Items from a dataset
BEGIN

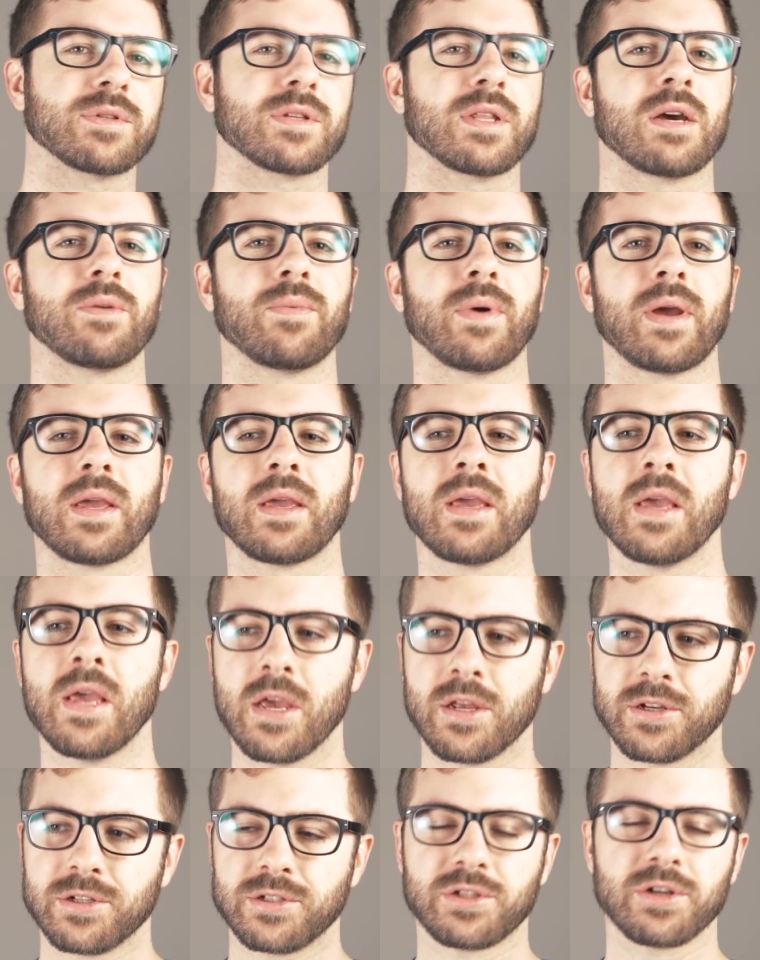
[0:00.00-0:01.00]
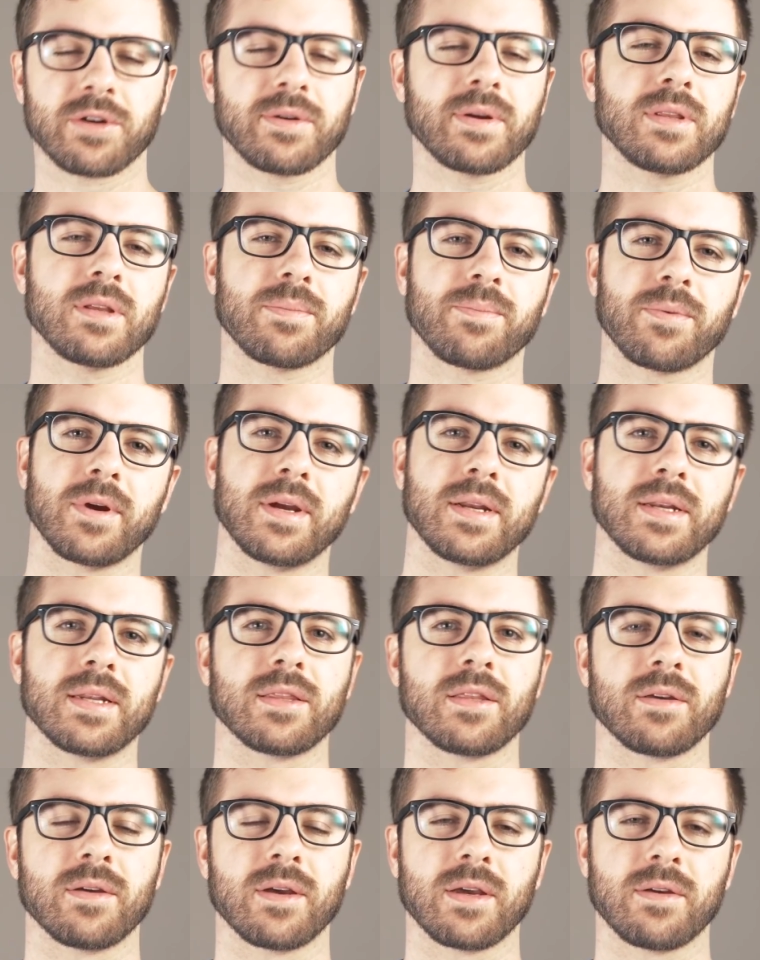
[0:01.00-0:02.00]
so that way during the print,
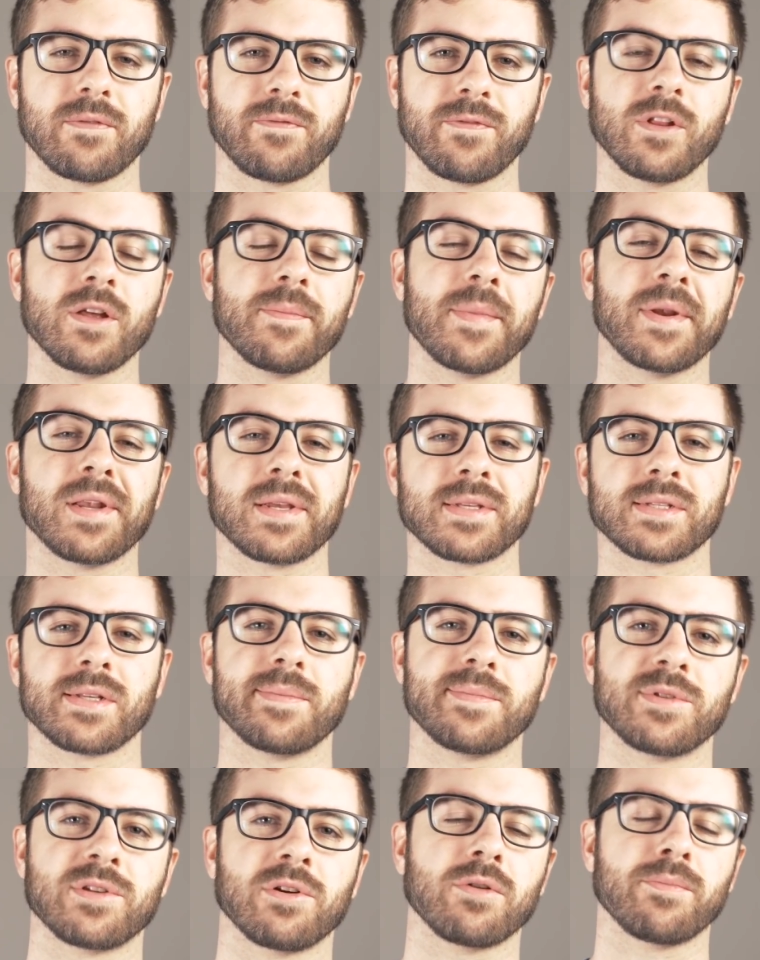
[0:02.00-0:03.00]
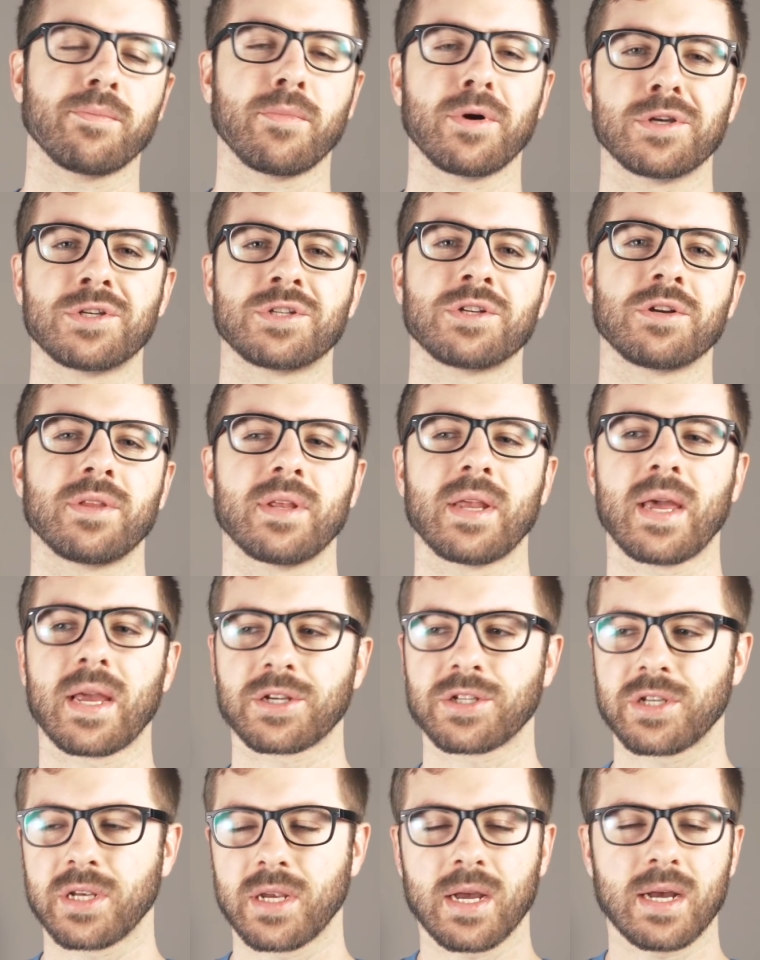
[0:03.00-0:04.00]
the filament doesn't absorb moisture that
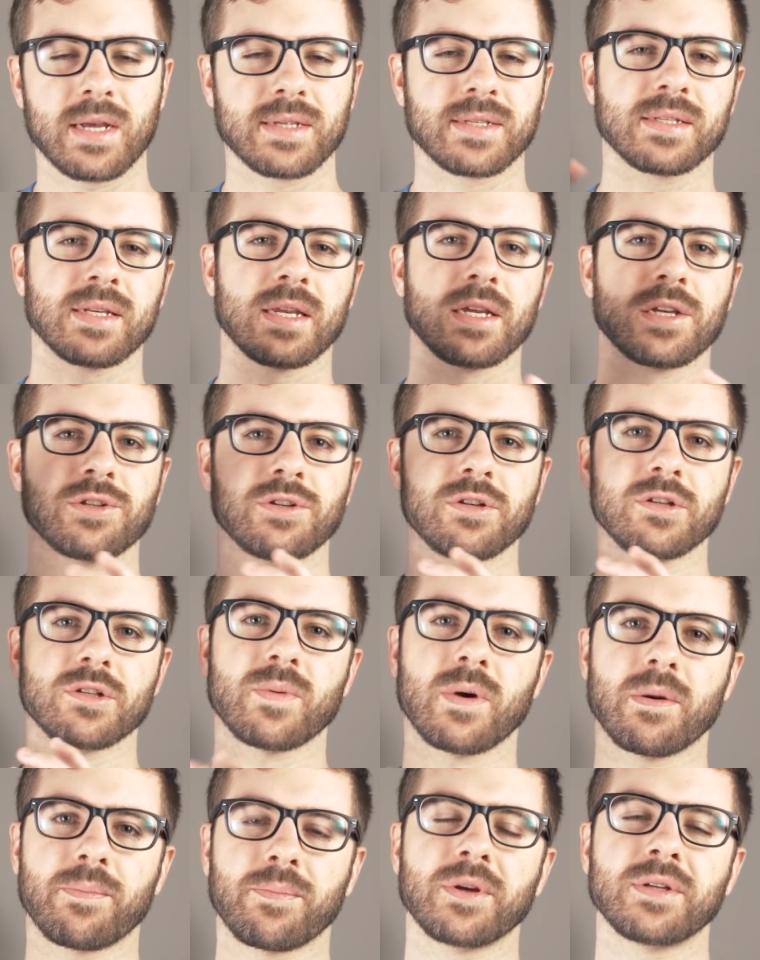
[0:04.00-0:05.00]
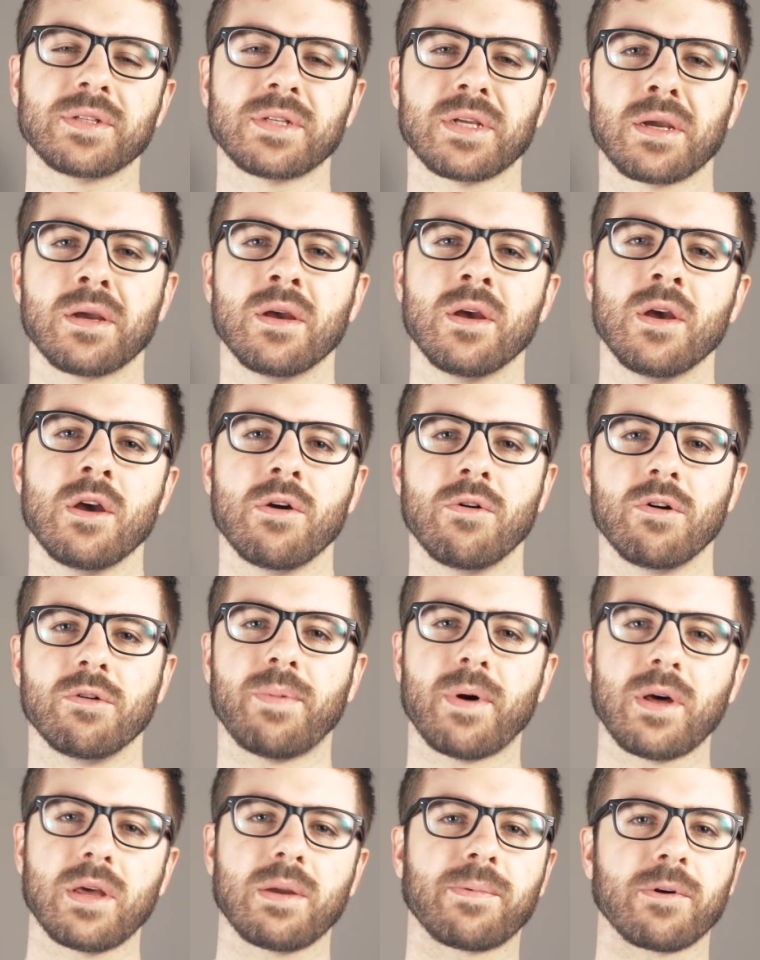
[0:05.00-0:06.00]
actually causes issues while printing. With
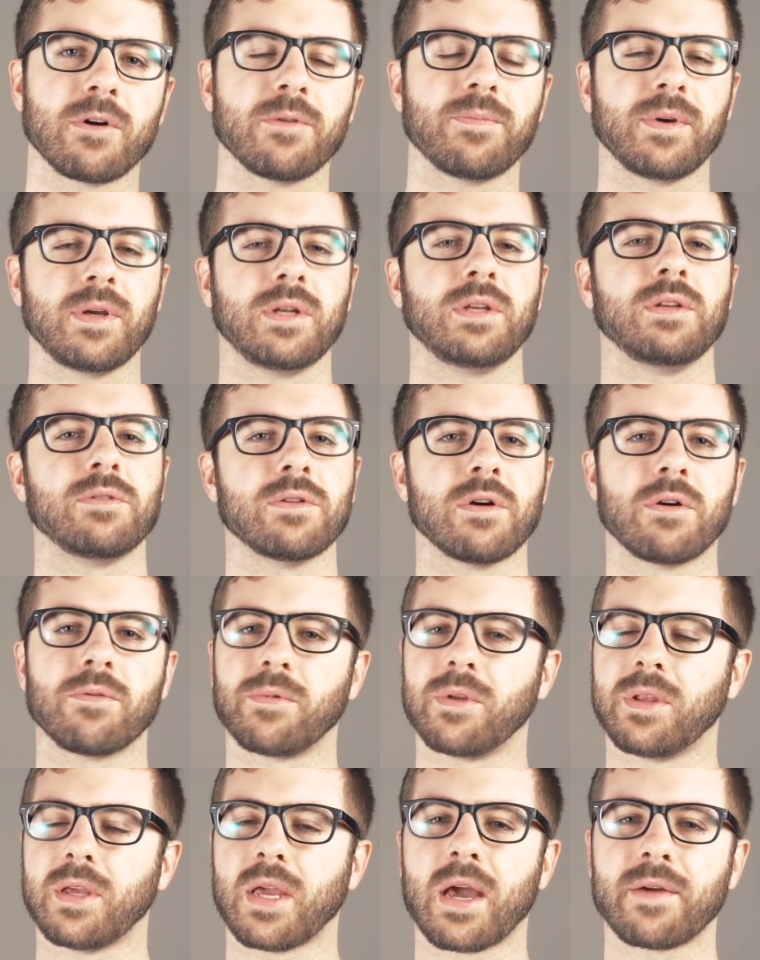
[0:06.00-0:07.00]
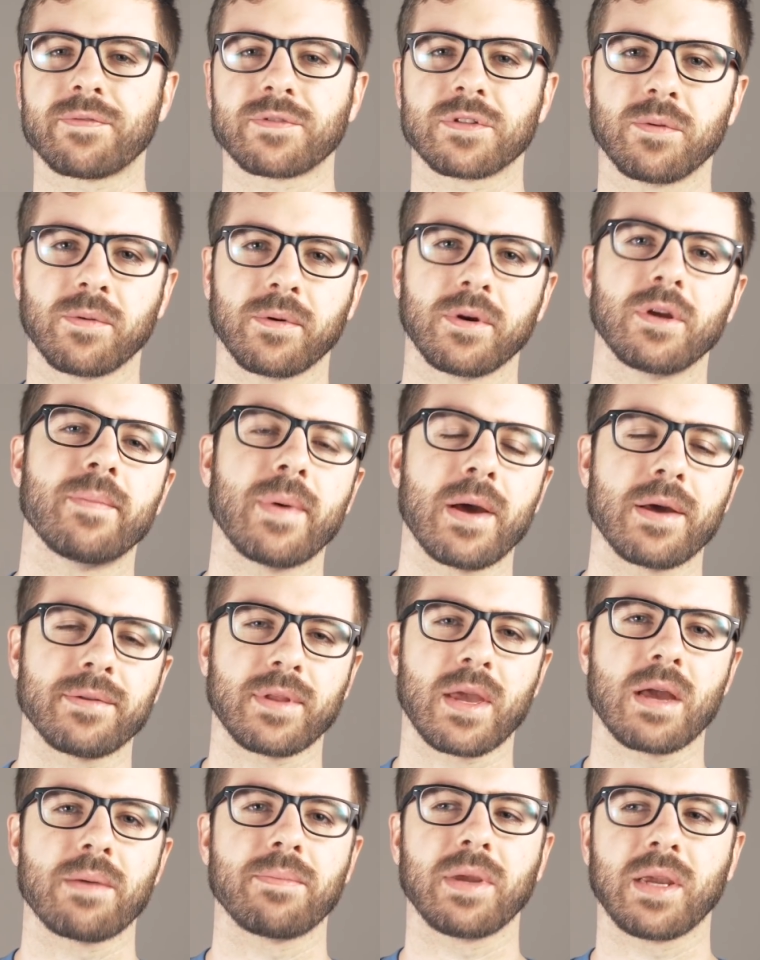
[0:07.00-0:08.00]
polypropylene, you don't really have to worry about
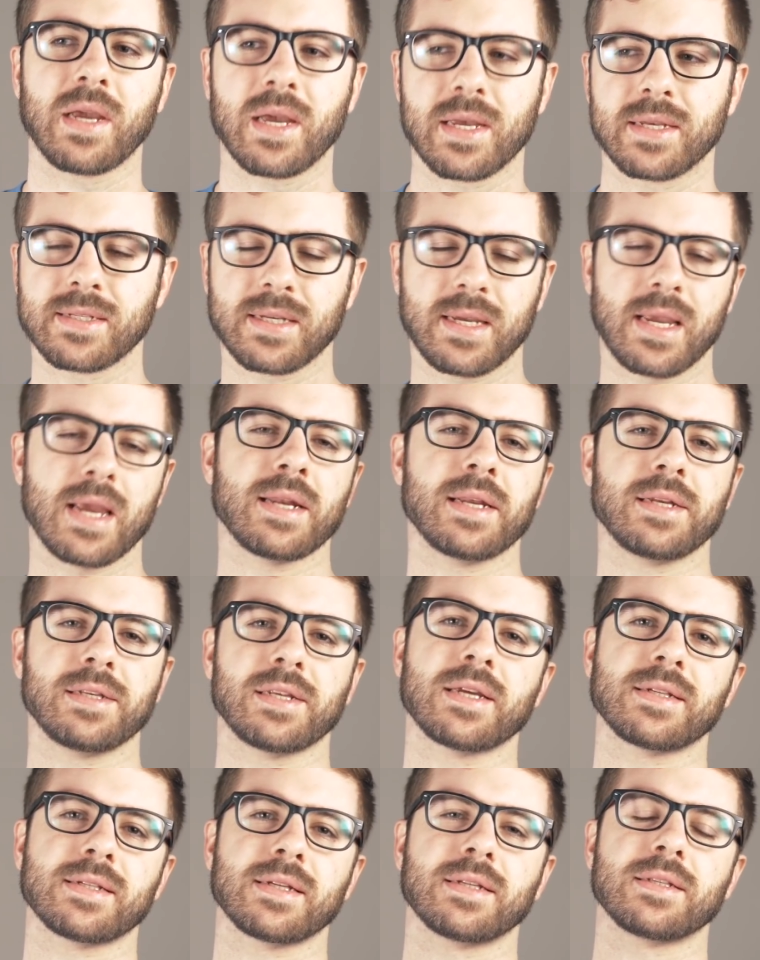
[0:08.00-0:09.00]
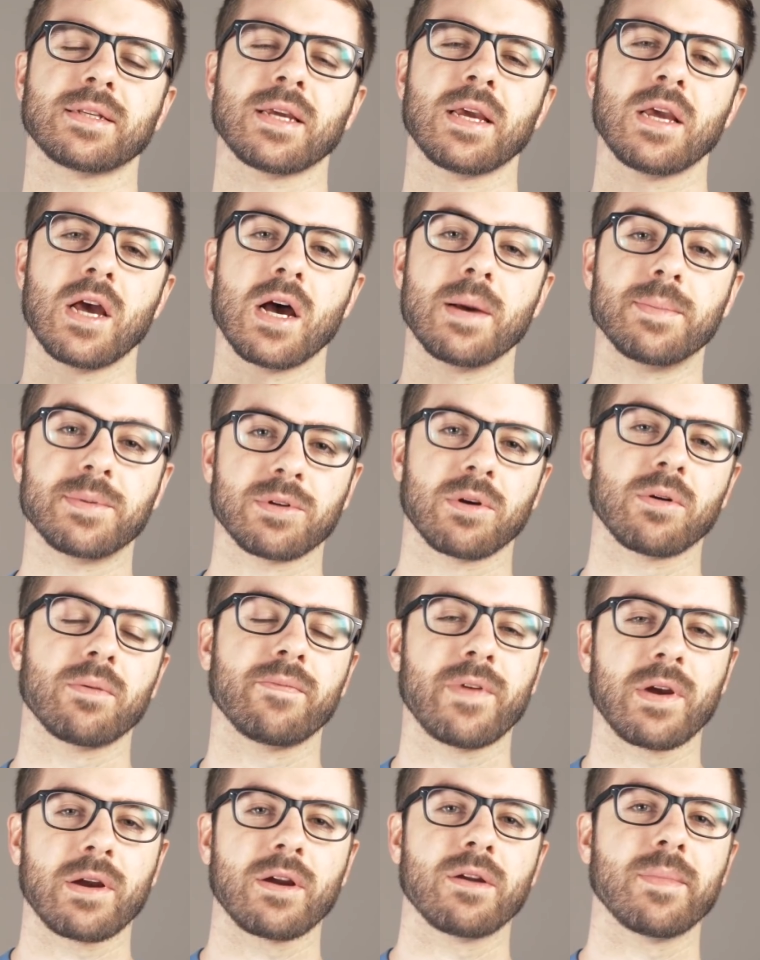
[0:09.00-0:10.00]
that because, again, it doesn't absorb
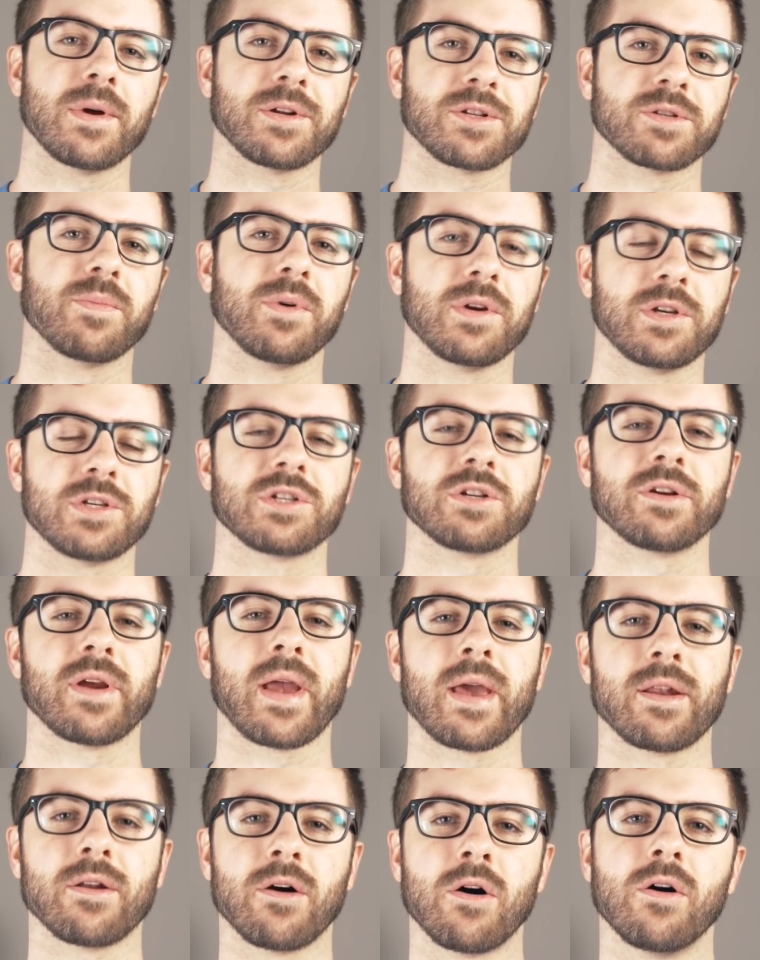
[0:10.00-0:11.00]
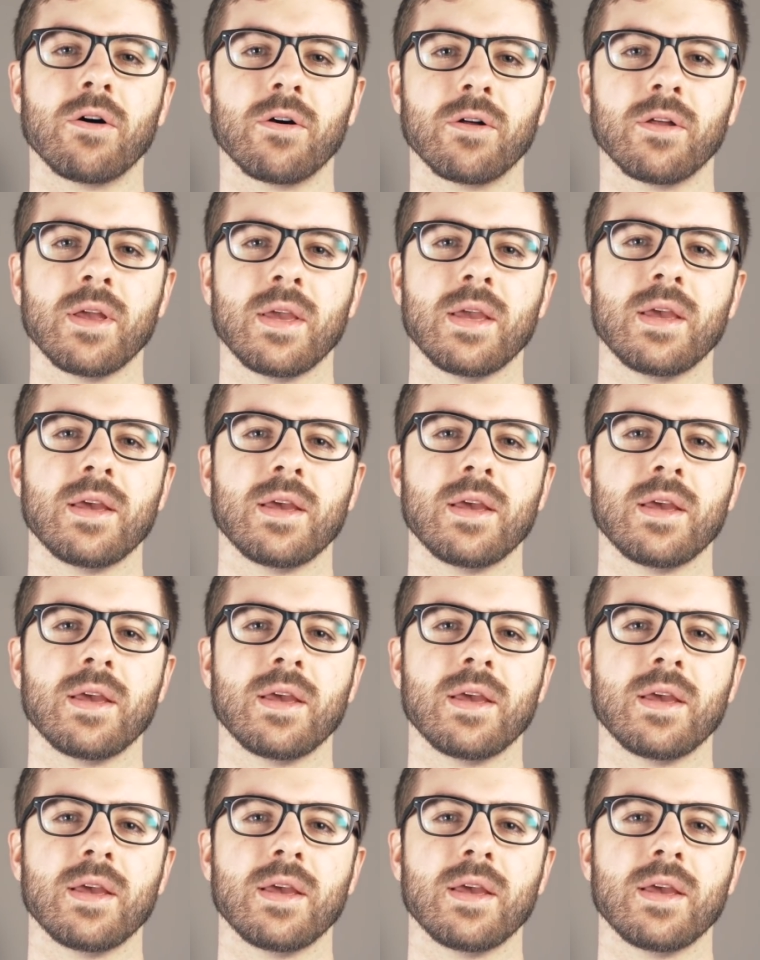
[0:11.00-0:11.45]
very much moisture at all.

END

The records above are to be copied exactly, with no pictures carried over.

__Response to the task__:
[0:00.00-0:01.00]
[0:01.00-0:02.00]
so that way during the print,
[0:02.00-0:03.00]
[0:03.00-0:04.00]
the filament doesn't absorb moisture that
[0:04.00-0:05.00]
[0:05.00-0:06.00]
actually causes issues while printing. With
[0:06.00-0:07.00]
[0:07.00-0:08.00]
polypropylene, you don't really have to worry about
[0:08.00-0:09.00]
[0:09.00-0:10.00]
that because, again, it doesn't absorb
[0:10.00-0:11.00]
[0:11.00-0:11.45]
very much moisture at all.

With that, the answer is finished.